Faith under Attack
Errors against the Faith
in the Work of Maria Valtorta
The Poem of the Man-God by Maria Valtorta presents so many irregularities that it is difficult to understand how it can be accepted in Catholic milieus, even traditionalist ones. Because of the heresies it sustains – and other adjoining negative aspects – I do not understand how it could be accepted by pre-Vatican II priests, such as Valtorta's spiritual advisor Romualdo Miglirini, or scholars like Fray Juan de Escobar, translator of the Spanish edition of the work since at least 1976. (1)
Either they did not carefully read the writings of Maria Valtorta, which is hard to imagine given the seriousness of the matter, or they were accomplices in spreading a work that has serious errors in matters of the Faith.
First, I remind the reader that the Poem of the Man God was placed in the Index of Forbidden Books by the Supreme Congregation of the Holy Office in 1959 (click here). Although Paul VI shut down the Index in 1966, the accusations against the book were never rescinded or updated. Therefore, the censure against the errors in Valtorta's work effectually remains.

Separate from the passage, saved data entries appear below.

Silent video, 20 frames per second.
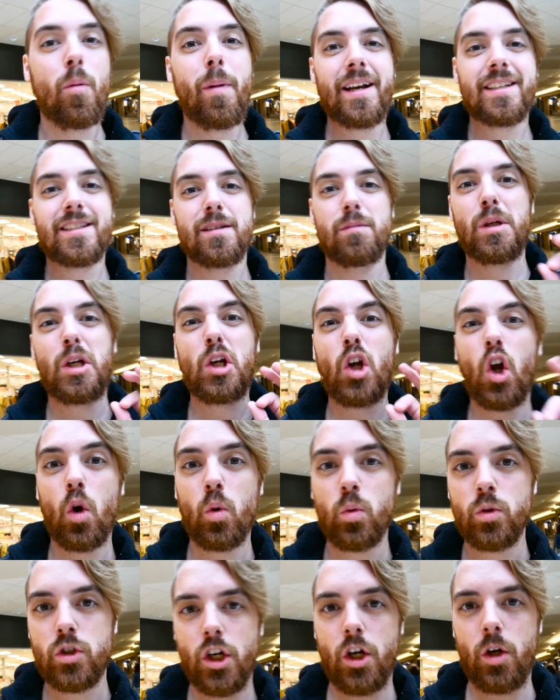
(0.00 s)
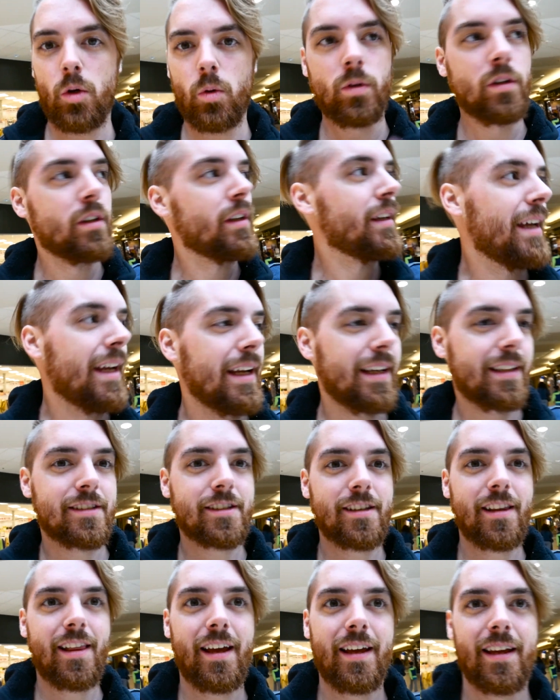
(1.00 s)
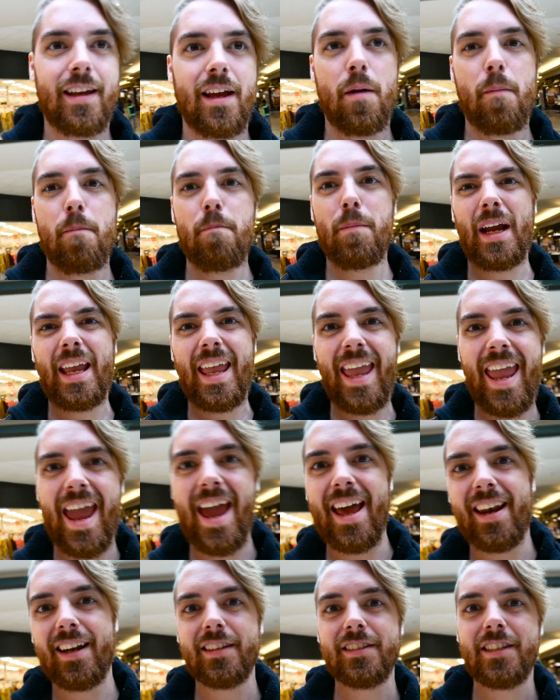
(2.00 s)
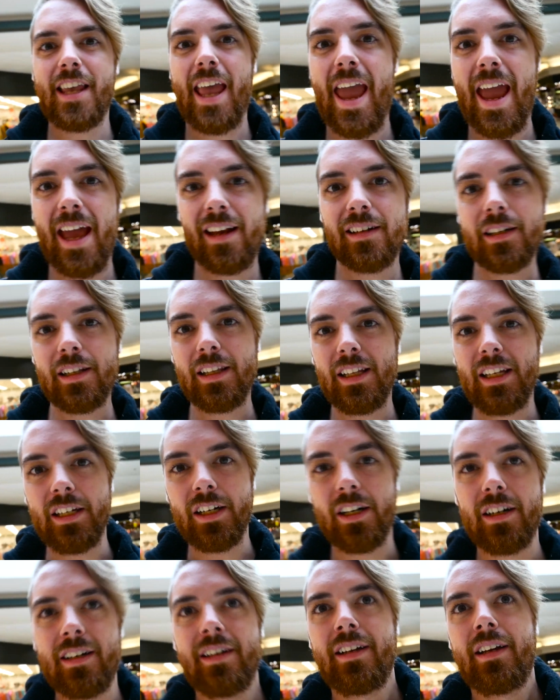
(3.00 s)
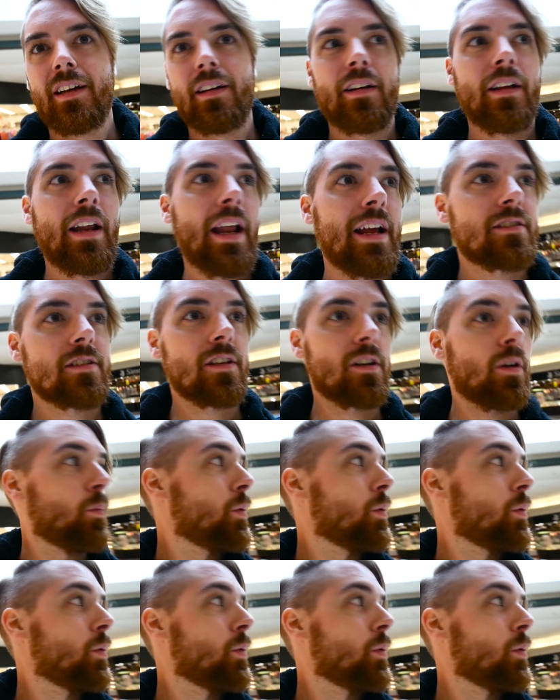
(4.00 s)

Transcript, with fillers: buy some Gojo. It's like mechanic's hand cleaner. It has little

What is presented here is a commentary on her work that points out those errors, some of them heresies. It is not a personal attack or judgment on her intentions; rather it demonstrates what was unacceptable in her work that caused it to incur an ecclesiastical censure prior to Vatican II.
Some of the principal errors against the Faith found in the Poem of the Man-God follow.
1. ‘Divine Revelation did not end with the last Apostle’
The author assures us that divine Revelation continues and that she is the one who continues it. She affirms that Christ himself calls her “my Mary John,” that is, He names her a kind of “sister” of St. John the Evangelist who would continue his mission. She asserts that she has been charged with setting out and explaining Revelation and admits an evolution of the already defined dogma. This dogmatic evolution is condemned by the Holy Church.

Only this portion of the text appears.